San Diego Union-Tribune

COVID-19 VICTIM REMEMBERED FOR HIS KINDNESS, HUMOR

- BY GARY WARTH gary.warth@sduniontri­bune.com Twitter: @GaryWarthU­T

Suzette Palmer still is dealing with the grief of losing her son to COVID-19, but she also remembers the many laughs he brought her.

“He was a jokester,” she said. “He would call me and say, ‘Hey, Mom, what are you doing?’ I’d say, ‘I’m just watching TV and sewing up a hole in Romy’s (her husband) pants. Then I’d say, ‘Hold on, there’s someone at the door.’”

And it would be her son, Trinidad McGee, standing at the door, a phone in his hand and a grin on his face.

“I fell for it every single time,” Palmer said. “He would love to play jokes on me.”

McGee attended Sweetwater High School and grew up in National City, and was living in East San Diego when he died April 8 just days after testing positive for the coronaviru­s.

Palmer said her son was rarely seen without one of the baseball caps from his large collection. He also collected comic books and Chargers memorabili­a, having stuck with the team even after they moved to

Los Angeles. When his aunt swore them off, he acquired her discarded collectibl­es, including signed footballs from players from the 1960s, Palmer said.

His mother said he started working when he was young, taking a job making plastic pencil holders when he was 17, and then got a job at Target.

Focused and determined, McGee took a job as a dishwasher at St. Paul’s Villa retirement community and worked his way up to the wait staff and then prep cook. Palmer said the person who was the food service manager took him under his wing and led him to become a chef.

“He had a natural aptitude for it,” she said, adding that all his colleagues loved working with McGee.

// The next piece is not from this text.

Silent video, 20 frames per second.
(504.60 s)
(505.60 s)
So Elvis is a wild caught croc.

He was employed at Atria Senior Living, a retirement community, when a staff member tested positive for the coronaviru­s in late March, Palmer said. Then McGee tested positive, as did his wife and son.

“Trinidad wasn’t showing any symptoms,” Palmer said. “He had the chills and went to bed that night.”

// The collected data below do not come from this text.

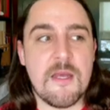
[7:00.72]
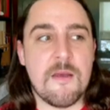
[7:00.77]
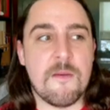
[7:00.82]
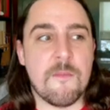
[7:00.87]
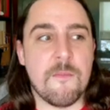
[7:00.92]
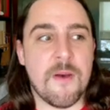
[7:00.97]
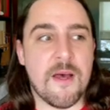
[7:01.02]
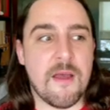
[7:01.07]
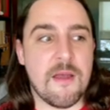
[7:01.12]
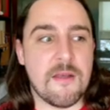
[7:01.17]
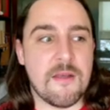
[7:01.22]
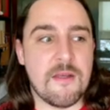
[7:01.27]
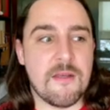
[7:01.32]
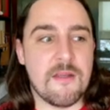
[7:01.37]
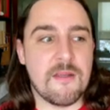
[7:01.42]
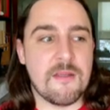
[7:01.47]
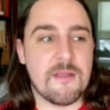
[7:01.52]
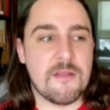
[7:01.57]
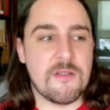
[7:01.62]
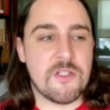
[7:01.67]
but
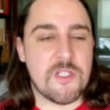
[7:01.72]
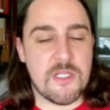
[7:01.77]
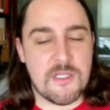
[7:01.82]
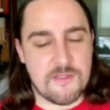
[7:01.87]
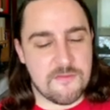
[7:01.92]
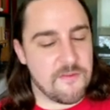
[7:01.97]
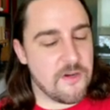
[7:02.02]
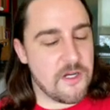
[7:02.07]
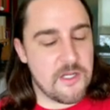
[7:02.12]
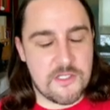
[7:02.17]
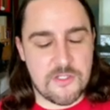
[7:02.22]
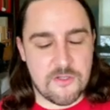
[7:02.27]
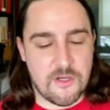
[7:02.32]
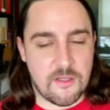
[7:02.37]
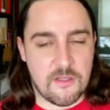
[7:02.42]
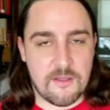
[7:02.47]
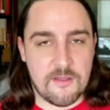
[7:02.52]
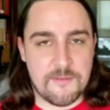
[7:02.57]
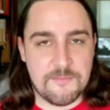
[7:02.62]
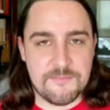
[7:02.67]
she is very
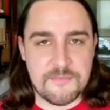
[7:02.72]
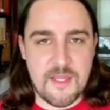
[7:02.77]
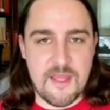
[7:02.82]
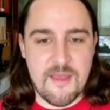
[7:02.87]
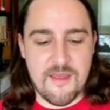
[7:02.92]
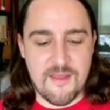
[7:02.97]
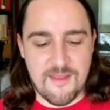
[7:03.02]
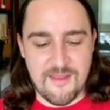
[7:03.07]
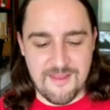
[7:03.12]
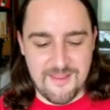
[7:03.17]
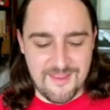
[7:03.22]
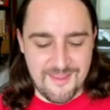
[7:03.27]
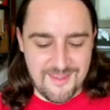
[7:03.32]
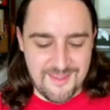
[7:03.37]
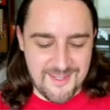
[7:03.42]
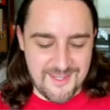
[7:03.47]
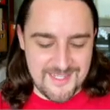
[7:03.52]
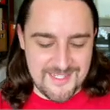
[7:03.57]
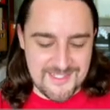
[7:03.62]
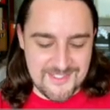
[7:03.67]
Australian.
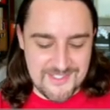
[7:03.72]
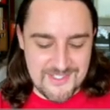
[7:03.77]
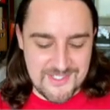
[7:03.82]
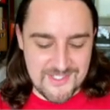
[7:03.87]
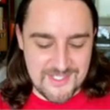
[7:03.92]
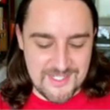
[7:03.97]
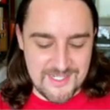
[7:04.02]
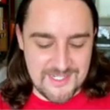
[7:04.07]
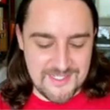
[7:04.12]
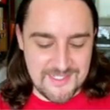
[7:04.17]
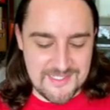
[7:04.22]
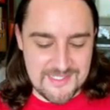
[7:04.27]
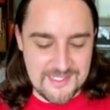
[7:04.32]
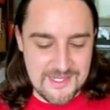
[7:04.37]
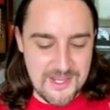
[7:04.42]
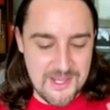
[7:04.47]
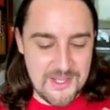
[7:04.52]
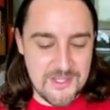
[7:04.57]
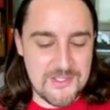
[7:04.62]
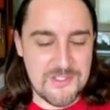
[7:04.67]
And she is
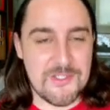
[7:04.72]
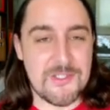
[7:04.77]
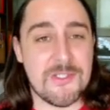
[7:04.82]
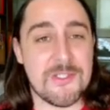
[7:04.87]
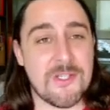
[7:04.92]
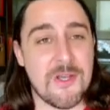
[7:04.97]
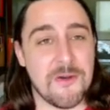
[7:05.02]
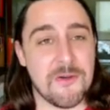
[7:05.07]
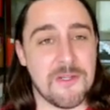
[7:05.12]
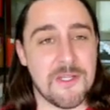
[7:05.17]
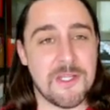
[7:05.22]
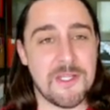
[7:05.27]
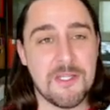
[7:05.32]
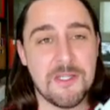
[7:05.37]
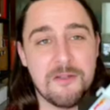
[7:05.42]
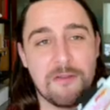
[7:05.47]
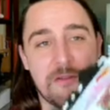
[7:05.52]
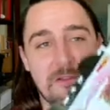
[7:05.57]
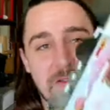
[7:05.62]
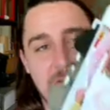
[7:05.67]
so
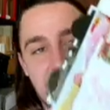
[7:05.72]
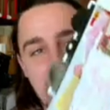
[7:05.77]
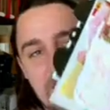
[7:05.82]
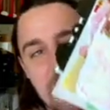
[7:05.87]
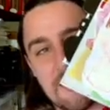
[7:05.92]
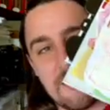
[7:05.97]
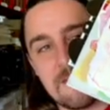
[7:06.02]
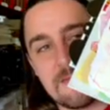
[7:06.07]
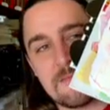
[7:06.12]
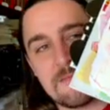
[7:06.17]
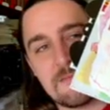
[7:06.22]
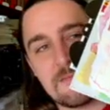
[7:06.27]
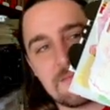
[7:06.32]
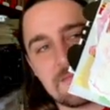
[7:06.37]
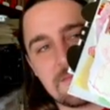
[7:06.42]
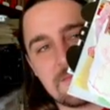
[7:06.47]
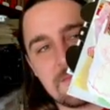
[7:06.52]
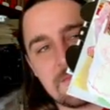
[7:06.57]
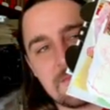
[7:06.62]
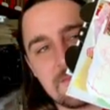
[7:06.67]
cute. Look at her.
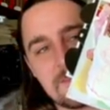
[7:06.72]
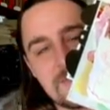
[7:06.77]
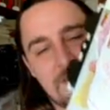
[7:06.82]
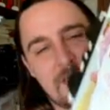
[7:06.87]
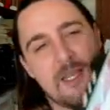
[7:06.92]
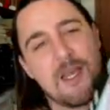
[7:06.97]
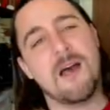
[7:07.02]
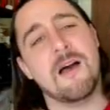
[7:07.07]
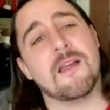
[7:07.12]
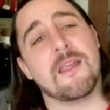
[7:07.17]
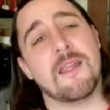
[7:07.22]
I can't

His mother said it had been just four days since he tested positive. She recalled his wife, Jesse, had said she had made him some fresh ginger tea in the morning of April 8 and tried to wake him, but he didn’t look right. When she returned later and tried to shake him awake again, he was stiff.

Palmer said McGee would have been 49 on Sept. 16, and his family had a birthday celebratio­n in his memory. She said the loss has been very hard, but she is thankful for the memories.

“I’m so blessed to have a clip of his voice on my computer so when I have one of them hard days I listen to his voice and it will give me strength,” said Palmer, who also talks to a photo of him every day.

He is survived by his wife, sons Adrian, Joshua Ty and L.J, daughters Liz and Victoria, three grandsons and one granddaugh­ter.

“Everybody he met, he always put a smile on their face,” she said about her son. “He never a bad word to say about anybody.”